1904 Moscow tornado
|Max rating1||F2–F3 tornado|
|1Most severe tornado damage; see Fujita scale
The June 29, 1904 Moscow tornado was only one of three disastrous tornadoes that occurred in central Russia in recorded history (1984 Yaroslavl tornado occurred June 9, 1984, in Ivanovo with Yaroslavl regions and 2009 Krasnozavodsk tornado occurred in Krasnozavodsk 3 June 2009, located in Moscow region). The 1904 disaster started as a thunderstorm in Tula region. It travelled northward, passing through eastern suburbs of Moscow into Yaroslavl region. When the cloud approached remote Moscow suburbs, it formed a tornado funnel, destroying suburban settlements and Lefortovo district within the city itself.
The tornado was recorded by thousands of witnesses in Moscow, but few outside of the city. The Dean of Sukhanovo church reported that the cloud passed some 18 kilometers west from his town, through the villages of Kapotnya (200 homes destroyed), Chagino (65 out of 67 homes) and Khokhlovka; all three of these settlements are now within Moscow city limits. Nearer suburbs of Lyublino and Karacharovo were completely demolished too.

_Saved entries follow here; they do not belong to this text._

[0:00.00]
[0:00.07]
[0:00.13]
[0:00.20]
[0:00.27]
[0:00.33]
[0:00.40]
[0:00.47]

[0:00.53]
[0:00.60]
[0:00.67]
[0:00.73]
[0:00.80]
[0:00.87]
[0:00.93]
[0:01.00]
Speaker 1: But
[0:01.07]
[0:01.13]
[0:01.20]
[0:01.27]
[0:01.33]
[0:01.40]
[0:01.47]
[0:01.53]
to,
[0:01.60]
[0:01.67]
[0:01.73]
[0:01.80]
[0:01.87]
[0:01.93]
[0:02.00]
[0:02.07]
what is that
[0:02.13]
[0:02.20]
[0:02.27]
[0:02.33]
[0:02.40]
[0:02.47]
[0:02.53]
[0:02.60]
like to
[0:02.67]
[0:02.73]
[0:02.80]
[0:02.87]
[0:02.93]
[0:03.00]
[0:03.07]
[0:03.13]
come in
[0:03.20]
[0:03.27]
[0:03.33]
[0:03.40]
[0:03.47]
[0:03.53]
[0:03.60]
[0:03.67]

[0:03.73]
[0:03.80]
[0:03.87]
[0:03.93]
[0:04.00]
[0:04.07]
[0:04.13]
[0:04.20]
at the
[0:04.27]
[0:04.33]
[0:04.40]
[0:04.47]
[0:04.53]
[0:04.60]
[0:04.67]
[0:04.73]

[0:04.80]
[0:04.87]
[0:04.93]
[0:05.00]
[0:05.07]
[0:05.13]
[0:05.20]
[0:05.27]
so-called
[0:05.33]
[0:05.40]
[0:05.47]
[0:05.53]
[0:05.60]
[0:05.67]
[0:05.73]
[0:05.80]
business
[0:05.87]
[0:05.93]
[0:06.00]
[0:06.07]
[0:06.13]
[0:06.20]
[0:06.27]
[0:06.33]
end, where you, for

Many witnesses in Moscow, including the journalist Vladimir Gilyarovsky, report the same picture of the advancing storm: an unusual black cloud, 15–20 kilometers wide, advanced from south-east at estimated 25 meters per second (no instrumental wind readings were made). The tornado was preceded by a hailstorm and a sudden drop in temperature. Two black funnels, one from the sky, the other from the ground, merged into a wide tornado with a yellow fire-like light in the middle. Witnesses mistook this light for an explosion at some oil tanks that, indeed, were close to the path of tornado, but were spared from destruction.

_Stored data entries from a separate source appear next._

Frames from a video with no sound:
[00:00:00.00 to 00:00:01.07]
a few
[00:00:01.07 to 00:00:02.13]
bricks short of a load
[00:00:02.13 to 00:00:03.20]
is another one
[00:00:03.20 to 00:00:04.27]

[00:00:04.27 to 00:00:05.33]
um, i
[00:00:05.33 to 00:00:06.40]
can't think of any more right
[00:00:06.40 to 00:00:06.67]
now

The tornado broke into the city proper in Lefortovo District, destroying the freight yard of the Kursk railroad, then shaving off the Annenhof Forest – an old, neglected park in Lefortovo (north of the present-day Aviamotornaya subway station). It passed through the Lefortovo barracks, tearing roofs from masonry buildings, passed over the Basmanny District into Sokolniki Park and left the city in a northward direction. Apparently, the tornado faded away, thus destruction in the densely populated Basmanny was far less than in Lefortovo.
Modern scientists rate the 1904 tornado at F2–F3 in the Fujita scale.
Total damage is estimated at 3,000 single-family homes (Razuvaev), while the loss of life was not properly counted (Gilyarovsky reported seeing only one dead). The disaster occurred in the middle of the Russo-Japanese War, and clearing the rubble and counting the bodies was not a top priority; police reports and formal damage assessments were not published due to war-time censorship. Many of the victims are presumed to be squatters in suburban parks and the Annenhof Forest, which was cleared of fallen trees years after the incident.
Other tornadoes were recorded in 1945 in Moscow and in 1970, 1971, 1984, 1987, 1994, and 1997 in Moscow Oblast 100 km south-east from Moscow (near Zaraysk). Another was seen in June 2009 near Sergiyev Posad.